- Problem statement -
Drop every picture and copy exactly the lines from the one with "[0:03.60-0:03.90]" through the last line of the listing below.
***
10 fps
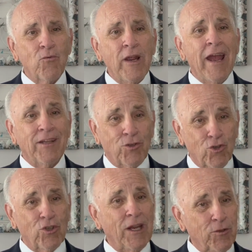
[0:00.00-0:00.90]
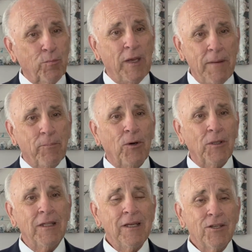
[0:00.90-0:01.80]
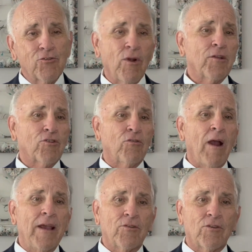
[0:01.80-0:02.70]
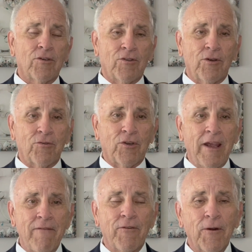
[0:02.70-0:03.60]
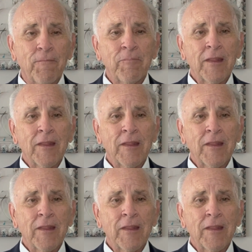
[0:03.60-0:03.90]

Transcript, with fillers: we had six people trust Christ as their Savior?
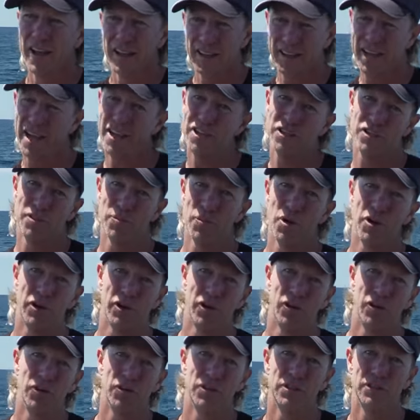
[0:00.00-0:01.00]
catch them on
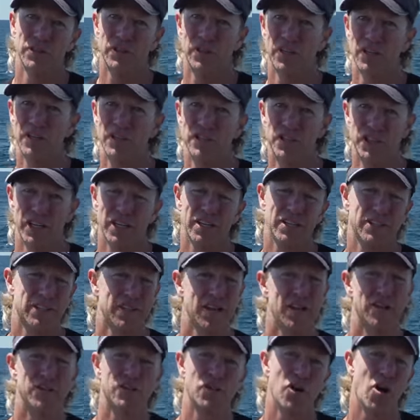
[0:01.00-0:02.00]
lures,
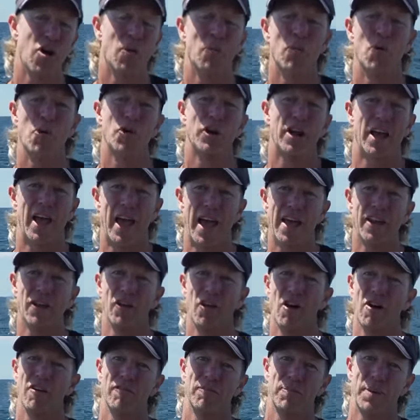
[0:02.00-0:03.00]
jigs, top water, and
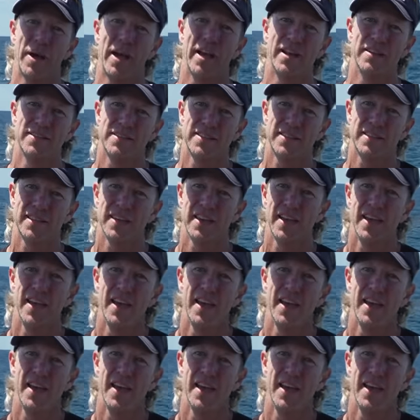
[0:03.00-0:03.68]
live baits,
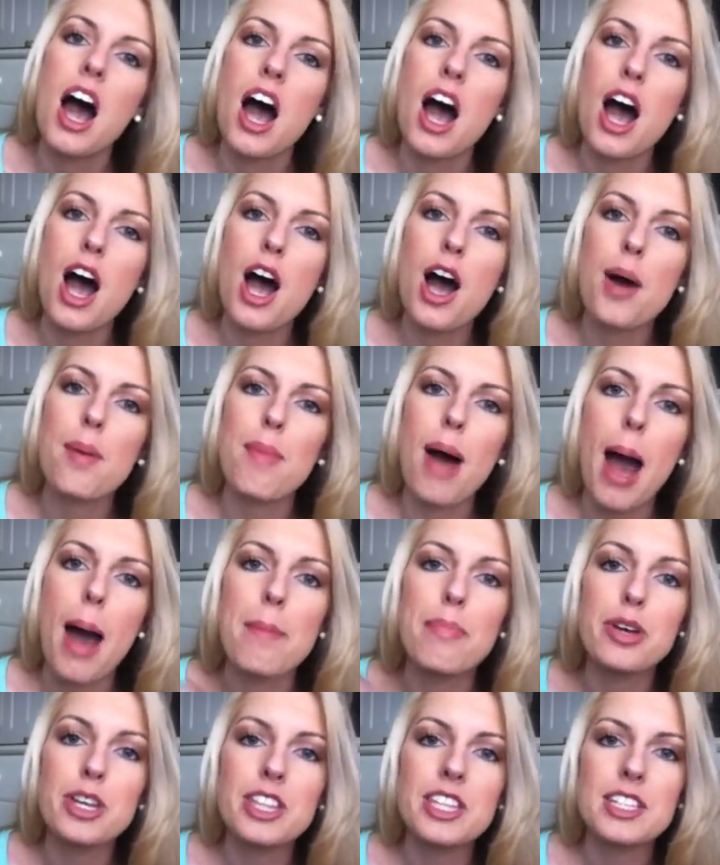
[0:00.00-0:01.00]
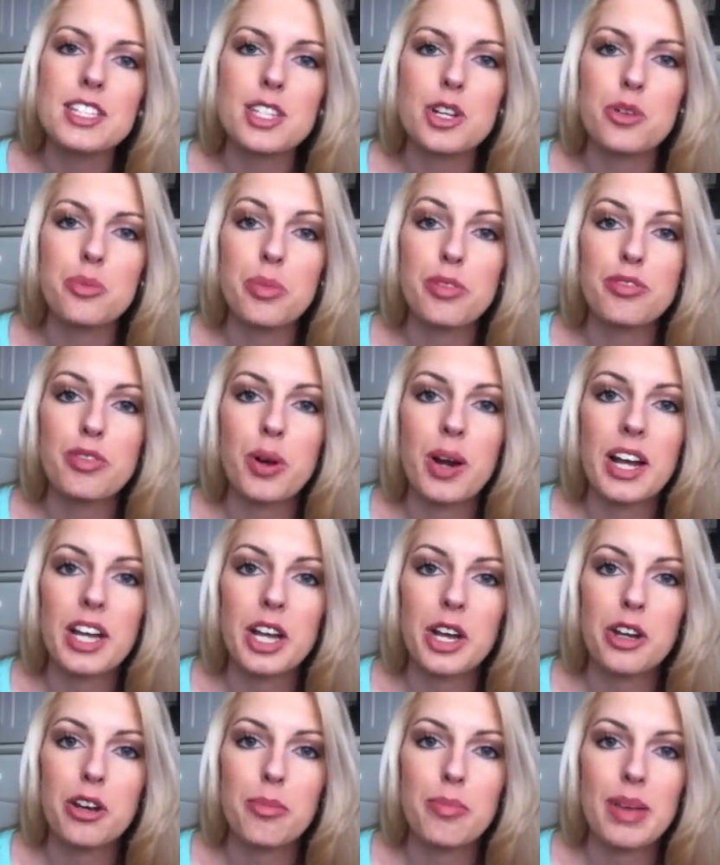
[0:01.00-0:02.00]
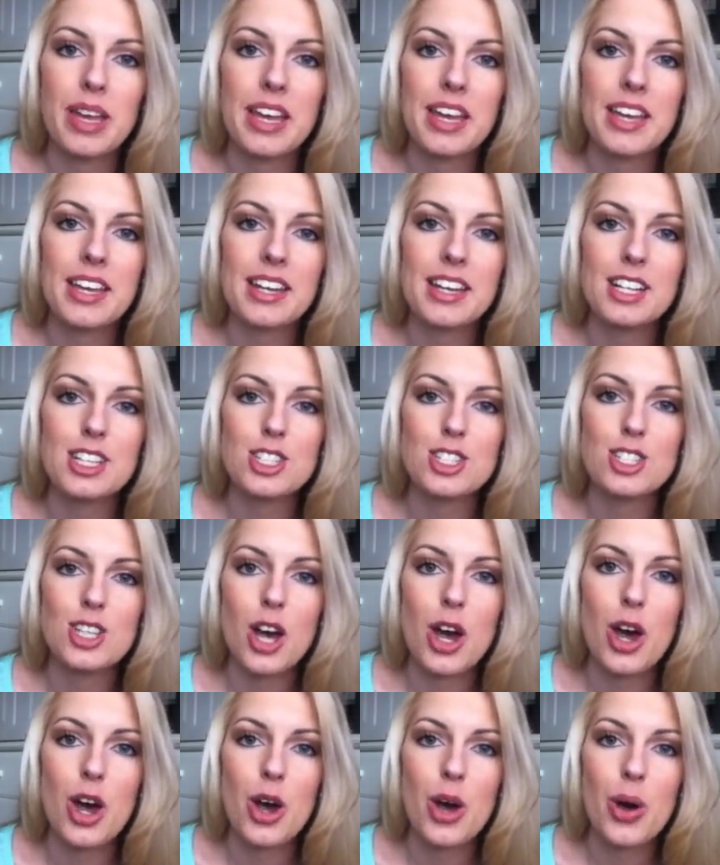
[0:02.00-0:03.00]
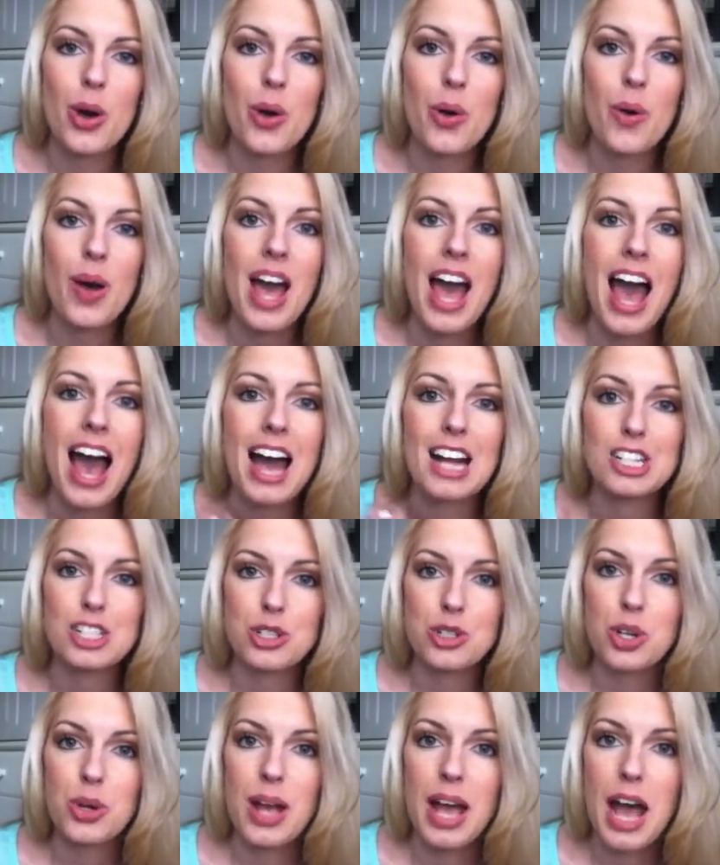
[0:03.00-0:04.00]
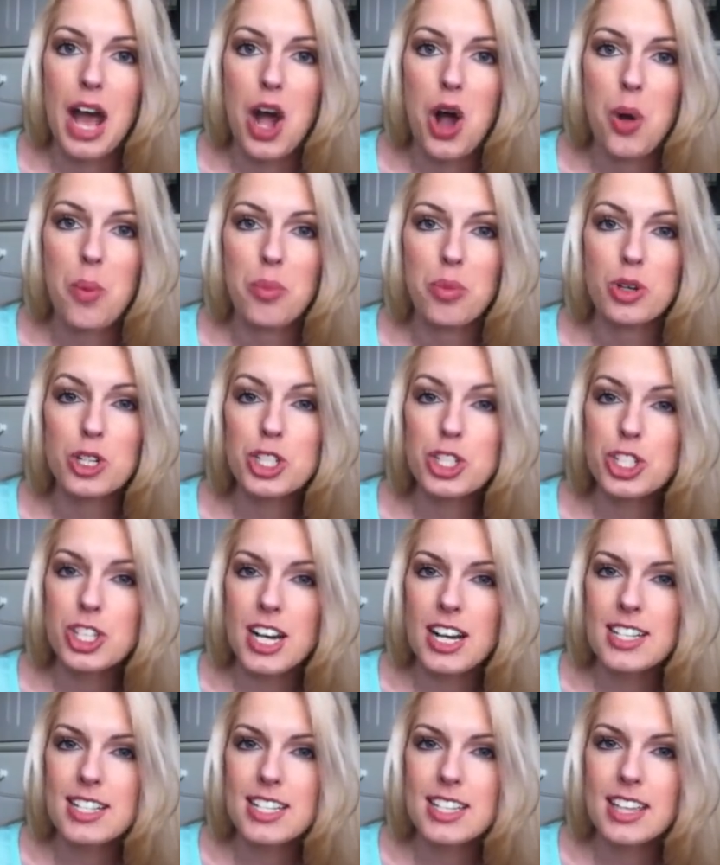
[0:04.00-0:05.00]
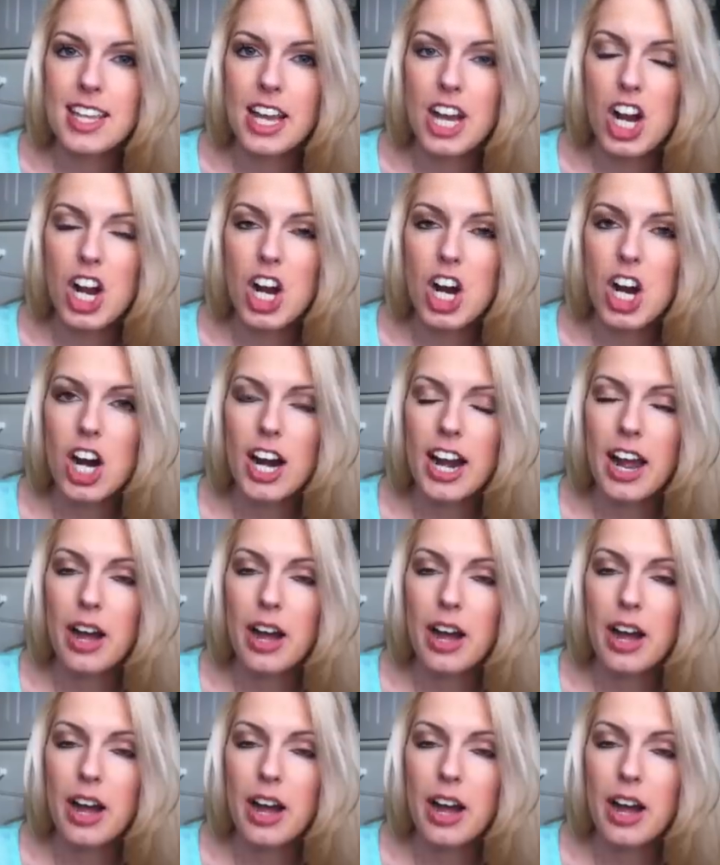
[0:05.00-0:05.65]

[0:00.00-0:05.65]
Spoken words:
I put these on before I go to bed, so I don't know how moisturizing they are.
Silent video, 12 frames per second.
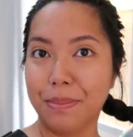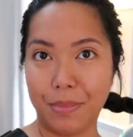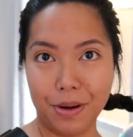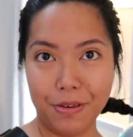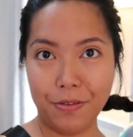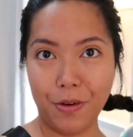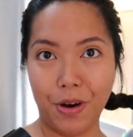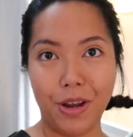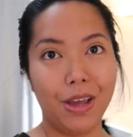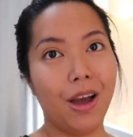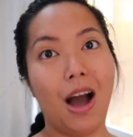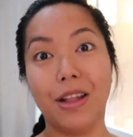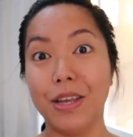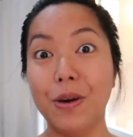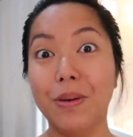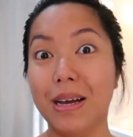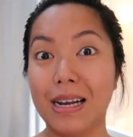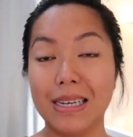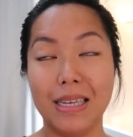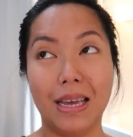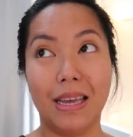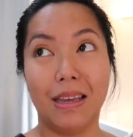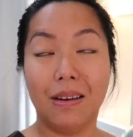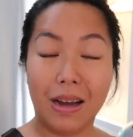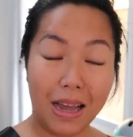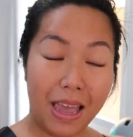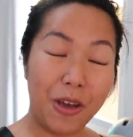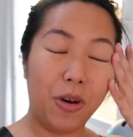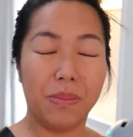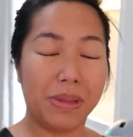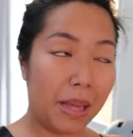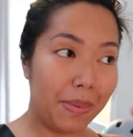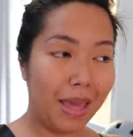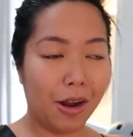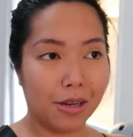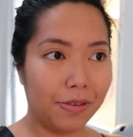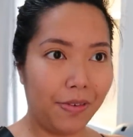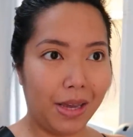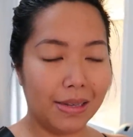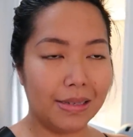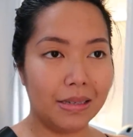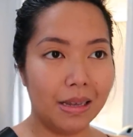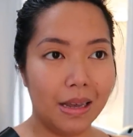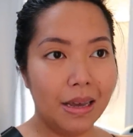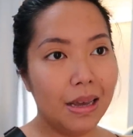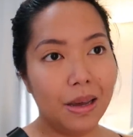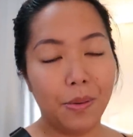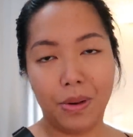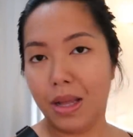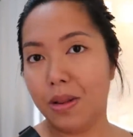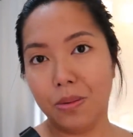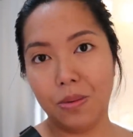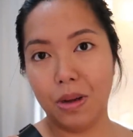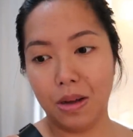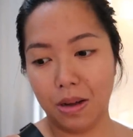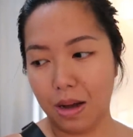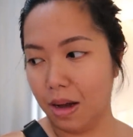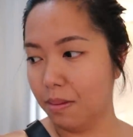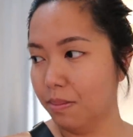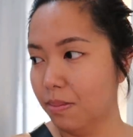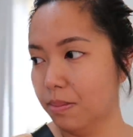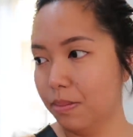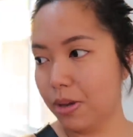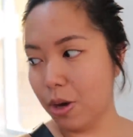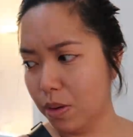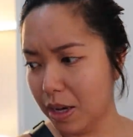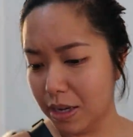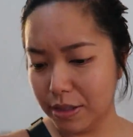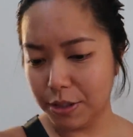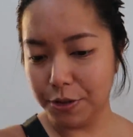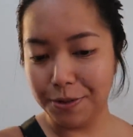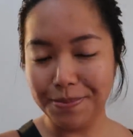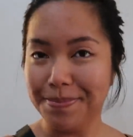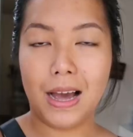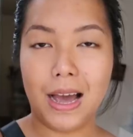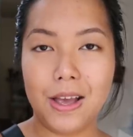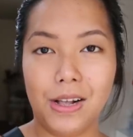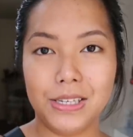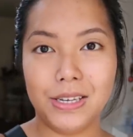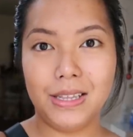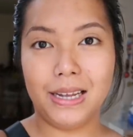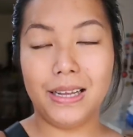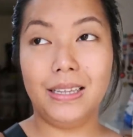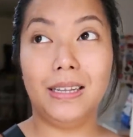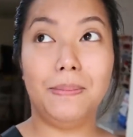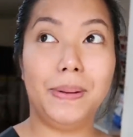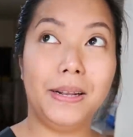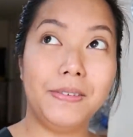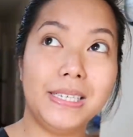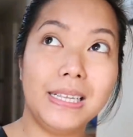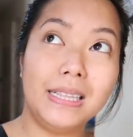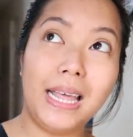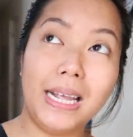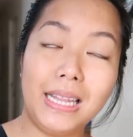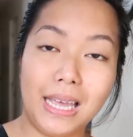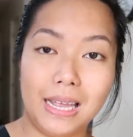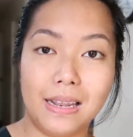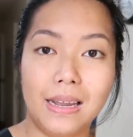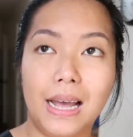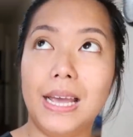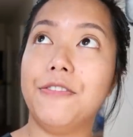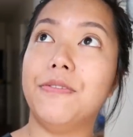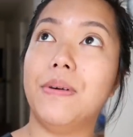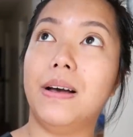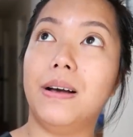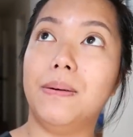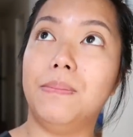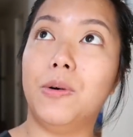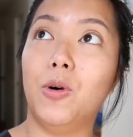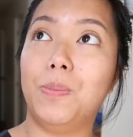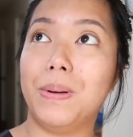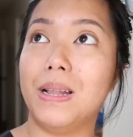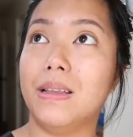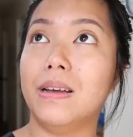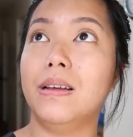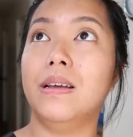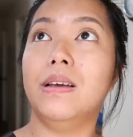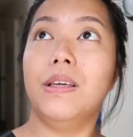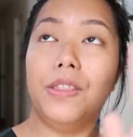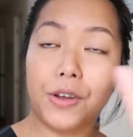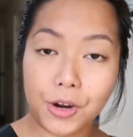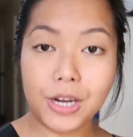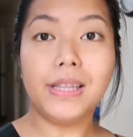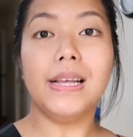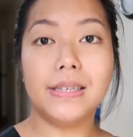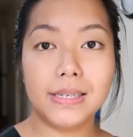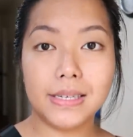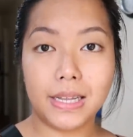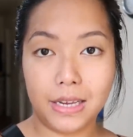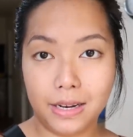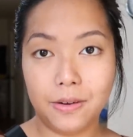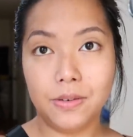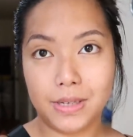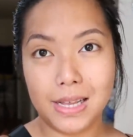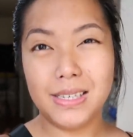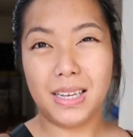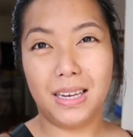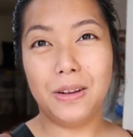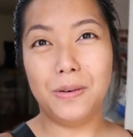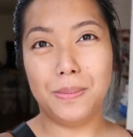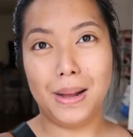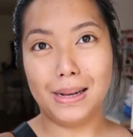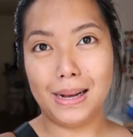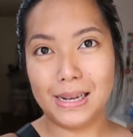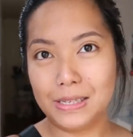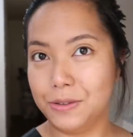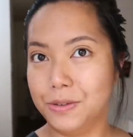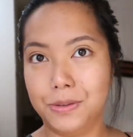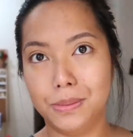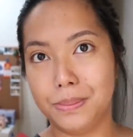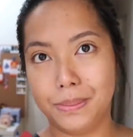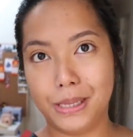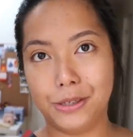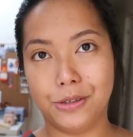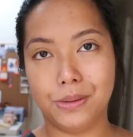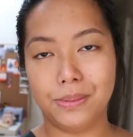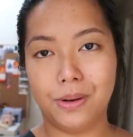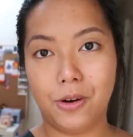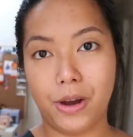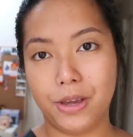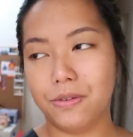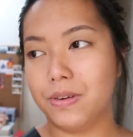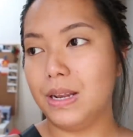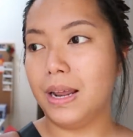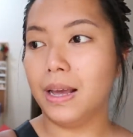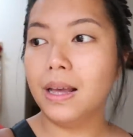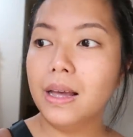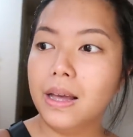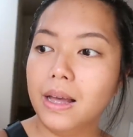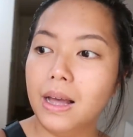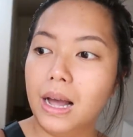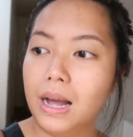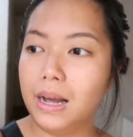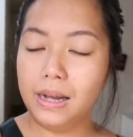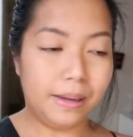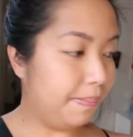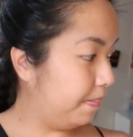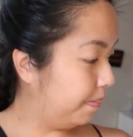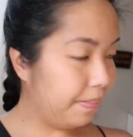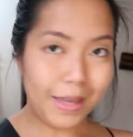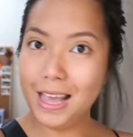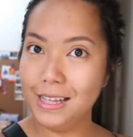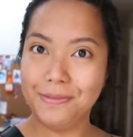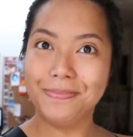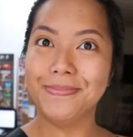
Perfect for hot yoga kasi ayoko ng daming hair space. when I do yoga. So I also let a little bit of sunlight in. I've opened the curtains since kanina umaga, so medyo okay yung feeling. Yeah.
***
- Task output -
[0:03.60-0:03.90]

Transcript, with fillers: we had six people trust Christ as their Savior?
[0:00.00-0:01.00]
catch them on
[0:01.00-0:02.00]
lures,
[0:02.00-0:03.00]
jigs, top water, and
[0:03.00-0:03.68]
live baits,
[0:00.00-0:01.00]
[0:01.00-0:02.00]
[0:02.00-0:03.00]
[0:03.00-0:04.00]
[0:04.00-0:05.00]
[0:05.00-0:05.65]

[0:00.00-0:05.65]
Spoken words:
I put these on before I go to bed, so I don't know how moisturizing they are.
Silent video, 12 frames per second.
Perfect for hot yoga kasi ayoko ng daming hair space. when I do yoga. So I also let a little bit of sunlight in. I've opened the curtains since kanina umaga, so medyo okay yung feeling. Yeah.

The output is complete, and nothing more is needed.